The town of Baranovichi was occupied by German sources on June 27, 1941. Straight after the Germans’ arrival 73 Jews alleged of being communists were murdered. According to the local witnesses a fenced in ghetto was created a couple of weeks after the occupation, contrary to the historical sources that claim that the ghetto was established only in mid-December. We believe that at the beginning not all the Jews lived inside the ghetto, but only some, and only in December was the ghetto was fenced in completely with barbed wire and guarded by local police. By then it numbered about 10,000 Jews. All the detainees fit to work were subjected to perform different kind of forced labor for different offices, for instance work on military bases of Luftwaffe, contusions sites for Todt, the railway, the construction of the Koldychevo concentration camp, working in workshops and cleanings.

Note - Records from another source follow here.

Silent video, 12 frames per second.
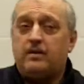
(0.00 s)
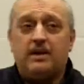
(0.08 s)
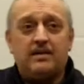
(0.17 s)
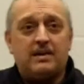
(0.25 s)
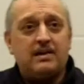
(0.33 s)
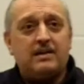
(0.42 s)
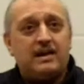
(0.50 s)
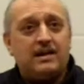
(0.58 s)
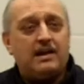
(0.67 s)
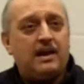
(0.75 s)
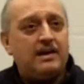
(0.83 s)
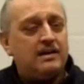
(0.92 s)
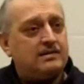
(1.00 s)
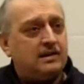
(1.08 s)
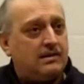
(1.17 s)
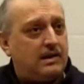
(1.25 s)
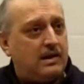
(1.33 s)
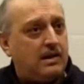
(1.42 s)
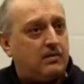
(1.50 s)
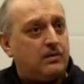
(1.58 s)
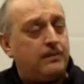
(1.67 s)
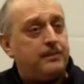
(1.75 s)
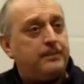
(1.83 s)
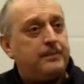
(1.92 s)
Okay, other than that, lying is not allowed.
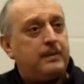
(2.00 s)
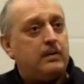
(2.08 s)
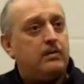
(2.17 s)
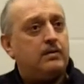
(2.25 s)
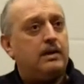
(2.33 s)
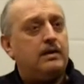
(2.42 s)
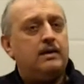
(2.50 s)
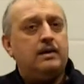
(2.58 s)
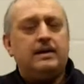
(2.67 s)
Okay?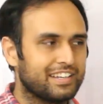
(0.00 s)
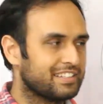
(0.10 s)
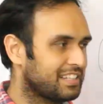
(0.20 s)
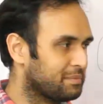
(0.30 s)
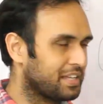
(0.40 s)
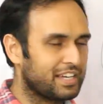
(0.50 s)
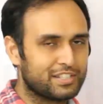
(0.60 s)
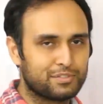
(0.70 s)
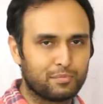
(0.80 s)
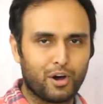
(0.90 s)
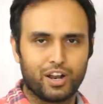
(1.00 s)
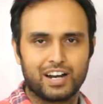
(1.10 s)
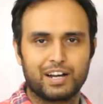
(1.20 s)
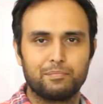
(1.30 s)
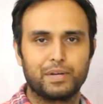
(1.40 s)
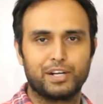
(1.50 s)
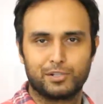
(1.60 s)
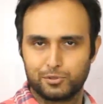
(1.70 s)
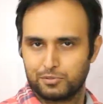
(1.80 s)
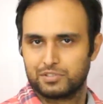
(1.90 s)
something is small
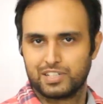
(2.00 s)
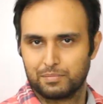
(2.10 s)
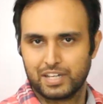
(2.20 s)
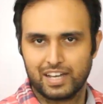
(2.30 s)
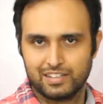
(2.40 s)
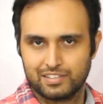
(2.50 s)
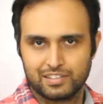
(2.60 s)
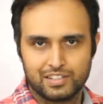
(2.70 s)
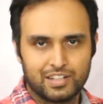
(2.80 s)
compared to something else.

The first mass execution was conducted on March 5, 1942. After the selection and division on able and unable to work, about 2,000 Jews from the ghetto were taken by truck to the nearby crossroads and shot dead. The aktion was conducted by German police and Lithuanian auxiliary unit.
According to the archives, at the end of June some 3,000 Check Jews were brought to Baranovichi and killed in the forest called Gay. In August of 1942 a group of 654 Jews were sent to Molodechno to perform labor. Most probably they were shot there along with local Jews. An underground movement was created in late spring and numbered about 200 members. After several fails to make an uprising, the group was dismissed and many of them joined the partisans. From September 22 to October 2 several Aktions were conducted. During the biggest one, according to different sources, about 6,000 Jews were murdered on September 22, 1942. About 6000 Jews were shot or suffocated in gas vans during this period.
The liquidation, during which some 3,000 Jews were killed, took place on December 17, 1942. The remaining Jews, mostly skilled workers, were kept until fall 1943. At the end of 1943, the Germans decided to erase all the traces of the crime carrying out the Aktion1005 in the Baranovichi district. Only 250 Jews managed to survive until July 1944 when the territory was liberated by the Red Army.